[Stored data]
···
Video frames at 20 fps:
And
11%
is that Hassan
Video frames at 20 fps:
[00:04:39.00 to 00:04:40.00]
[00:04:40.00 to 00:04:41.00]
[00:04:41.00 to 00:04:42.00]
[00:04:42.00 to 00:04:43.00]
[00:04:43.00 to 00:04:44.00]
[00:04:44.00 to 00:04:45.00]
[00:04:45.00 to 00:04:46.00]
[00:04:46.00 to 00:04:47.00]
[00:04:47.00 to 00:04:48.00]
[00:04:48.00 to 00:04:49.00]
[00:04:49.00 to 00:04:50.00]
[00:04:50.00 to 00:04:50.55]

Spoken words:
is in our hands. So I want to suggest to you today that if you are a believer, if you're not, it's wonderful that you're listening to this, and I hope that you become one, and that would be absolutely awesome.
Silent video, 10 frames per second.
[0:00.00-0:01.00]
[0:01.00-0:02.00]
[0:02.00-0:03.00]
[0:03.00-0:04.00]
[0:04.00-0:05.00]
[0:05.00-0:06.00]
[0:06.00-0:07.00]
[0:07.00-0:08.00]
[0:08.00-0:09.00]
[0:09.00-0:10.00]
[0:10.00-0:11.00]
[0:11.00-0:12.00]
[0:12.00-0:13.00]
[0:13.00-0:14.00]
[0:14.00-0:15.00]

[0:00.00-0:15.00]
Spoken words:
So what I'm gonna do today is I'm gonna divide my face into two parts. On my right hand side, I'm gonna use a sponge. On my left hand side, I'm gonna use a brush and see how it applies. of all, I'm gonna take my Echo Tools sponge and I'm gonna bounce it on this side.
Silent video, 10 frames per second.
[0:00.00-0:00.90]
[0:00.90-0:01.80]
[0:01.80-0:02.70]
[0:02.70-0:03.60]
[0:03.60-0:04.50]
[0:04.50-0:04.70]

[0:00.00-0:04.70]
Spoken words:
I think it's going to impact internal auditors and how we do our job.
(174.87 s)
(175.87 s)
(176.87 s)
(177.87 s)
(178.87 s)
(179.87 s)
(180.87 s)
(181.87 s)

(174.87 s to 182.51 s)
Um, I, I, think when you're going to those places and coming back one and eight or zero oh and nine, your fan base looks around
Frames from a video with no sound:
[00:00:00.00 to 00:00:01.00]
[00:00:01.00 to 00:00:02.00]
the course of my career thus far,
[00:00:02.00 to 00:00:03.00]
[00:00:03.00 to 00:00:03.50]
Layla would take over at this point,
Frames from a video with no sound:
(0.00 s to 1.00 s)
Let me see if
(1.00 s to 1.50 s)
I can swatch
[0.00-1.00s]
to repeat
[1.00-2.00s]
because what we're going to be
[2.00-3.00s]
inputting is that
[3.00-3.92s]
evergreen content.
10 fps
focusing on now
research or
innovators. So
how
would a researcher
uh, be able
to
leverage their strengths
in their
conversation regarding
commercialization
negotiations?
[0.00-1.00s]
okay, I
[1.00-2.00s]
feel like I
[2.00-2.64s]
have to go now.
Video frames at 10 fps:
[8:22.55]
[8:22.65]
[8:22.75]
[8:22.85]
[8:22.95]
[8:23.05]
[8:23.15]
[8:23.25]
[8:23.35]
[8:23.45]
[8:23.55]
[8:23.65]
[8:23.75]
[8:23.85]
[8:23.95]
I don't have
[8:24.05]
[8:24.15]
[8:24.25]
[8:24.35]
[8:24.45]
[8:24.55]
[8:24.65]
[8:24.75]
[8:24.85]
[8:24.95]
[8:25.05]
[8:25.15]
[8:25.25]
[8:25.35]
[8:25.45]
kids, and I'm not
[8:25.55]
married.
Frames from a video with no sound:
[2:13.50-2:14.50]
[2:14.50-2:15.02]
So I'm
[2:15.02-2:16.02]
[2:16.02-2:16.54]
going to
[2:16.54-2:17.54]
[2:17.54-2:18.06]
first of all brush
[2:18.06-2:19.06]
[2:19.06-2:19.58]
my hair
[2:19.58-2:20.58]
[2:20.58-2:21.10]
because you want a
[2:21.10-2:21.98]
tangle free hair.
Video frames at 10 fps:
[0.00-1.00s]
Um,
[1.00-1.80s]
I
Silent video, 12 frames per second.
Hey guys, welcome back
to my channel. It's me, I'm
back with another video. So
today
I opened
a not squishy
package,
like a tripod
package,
···
Work to be completed: Output the records above in their entirety, exactly.

Response:
Video frames at 20 fps:
And
11%
is that Hassan
Video frames at 20 fps:
[00:04:39.00 to 00:04:40.00]
[00:04:40.00 to 00:04:41.00]
[00:04:41.00 to 00:04:42.00]
[00:04:42.00 to 00:04:43.00]
[00:04:43.00 to 00:04:44.00]
[00:04:44.00 to 00:04:45.00]
[00:04:45.00 to 00:04:46.00]
[00:04:46.00 to 00:04:47.00]
[00:04:47.00 to 00:04:48.00]
[00:04:48.00 to 00:04:49.00]
[00:04:49.00 to 00:04:50.00]
[00:04:50.00 to 00:04:50.55]

Spoken words:
is in our hands. So I want to suggest to you today that if you are a believer, if you're not, it's wonderful that you're listening to this, and I hope that you become one, and that would be absolutely awesome.
Silent video, 10 frames per second.
[0:00.00-0:01.00]
[0:01.00-0:02.00]
[0:02.00-0:03.00]
[0:03.00-0:04.00]
[0:04.00-0:05.00]
[0:05.00-0:06.00]
[0:06.00-0:07.00]
[0:07.00-0:08.00]
[0:08.00-0:09.00]
[0:09.00-0:10.00]
[0:10.00-0:11.00]
[0:11.00-0:12.00]
[0:12.00-0:13.00]
[0:13.00-0:14.00]
[0:14.00-0:15.00]

[0:00.00-0:15.00]
Spoken words:
So what I'm gonna do today is I'm gonna divide my face into two parts. On my right hand side, I'm gonna use a sponge. On my left hand side, I'm gonna use a brush and see how it applies. of all, I'm gonna take my Echo Tools sponge and I'm gonna bounce it on this side.
Silent video, 10 frames per second.
[0:00.00-0:00.90]
[0:00.90-0:01.80]
[0:01.80-0:02.70]
[0:02.70-0:03.60]
[0:03.60-0:04.50]
[0:04.50-0:04.70]

[0:00.00-0:04.70]
Spoken words:
I think it's going to impact internal auditors and how we do our job.
(174.87 s)
(175.87 s)
(176.87 s)
(177.87 s)
(178.87 s)
(179.87 s)
(180.87 s)
(181.87 s)

(174.87 s to 182.51 s)
Um, I, I, think when you're going to those places and coming back one and eight or zero oh and nine, your fan base looks around
Frames from a video with no sound:
[00:00:00.00 to 00:00:01.00]
[00:00:01.00 to 00:00:02.00]
the course of my career thus far,
[00:00:02.00 to 00:00:03.00]
[00:00:03.00 to 00:00:03.50]
Layla would take over at this point,
Frames from a video with no sound:
(0.00 s to 1.00 s)
Let me see if
(1.00 s to 1.50 s)
I can swatch
[0.00-1.00s]
to repeat
[1.00-2.00s]
because what we're going to be
[2.00-3.00s]
inputting is that
[3.00-3.92s]
evergreen content.
10 fps
focusing on now
research or
innovators. So
how
would a researcher
uh, be able
to
leverage their strengths
in their
conversation regarding
commercialization
negotiations?
[0.00-1.00s]
okay, I
[1.00-2.00s]
feel like I
[2.00-2.64s]
have to go now.
Video frames at 10 fps:
[8:22.55]
[8:22.65]
[8:22.75]
[8:22.85]
[8:22.95]
[8:23.05]
[8:23.15]
[8:23.25]
[8:23.35]
[8:23.45]
[8:23.55]
[8:23.65]
[8:23.75]
[8:23.85]
[8:23.95]
I don't have
[8:24.05]
[8:24.15]
[8:24.25]
[8:24.35]
[8:24.45]
[8:24.55]
[8:24.65]
[8:24.75]
[8:24.85]
[8:24.95]
[8:25.05]
[8:25.15]
[8:25.25]
[8:25.35]
[8:25.45]
kids, and I'm not
[8:25.55]
married.
Frames from a video with no sound:
[2:13.50-2:14.50]
[2:14.50-2:15.02]
So I'm
[2:15.02-2:16.02]
[2:16.02-2:16.54]
going to
[2:16.54-2:17.54]
[2:17.54-2:18.06]
first of all brush
[2:18.06-2:19.06]
[2:19.06-2:19.58]
my hair
[2:19.58-2:20.58]
[2:20.58-2:21.10]
because you want a
[2:21.10-2:21.98]
tangle free hair.
Video frames at 10 fps:
[0.00-1.00s]
Um,
[1.00-1.80s]
I
Silent video, 12 frames per second.
Hey guys, welcome back
to my channel. It's me, I'm
back with another video. So
today
I opened
a not squishy
package,
like a tripod
package,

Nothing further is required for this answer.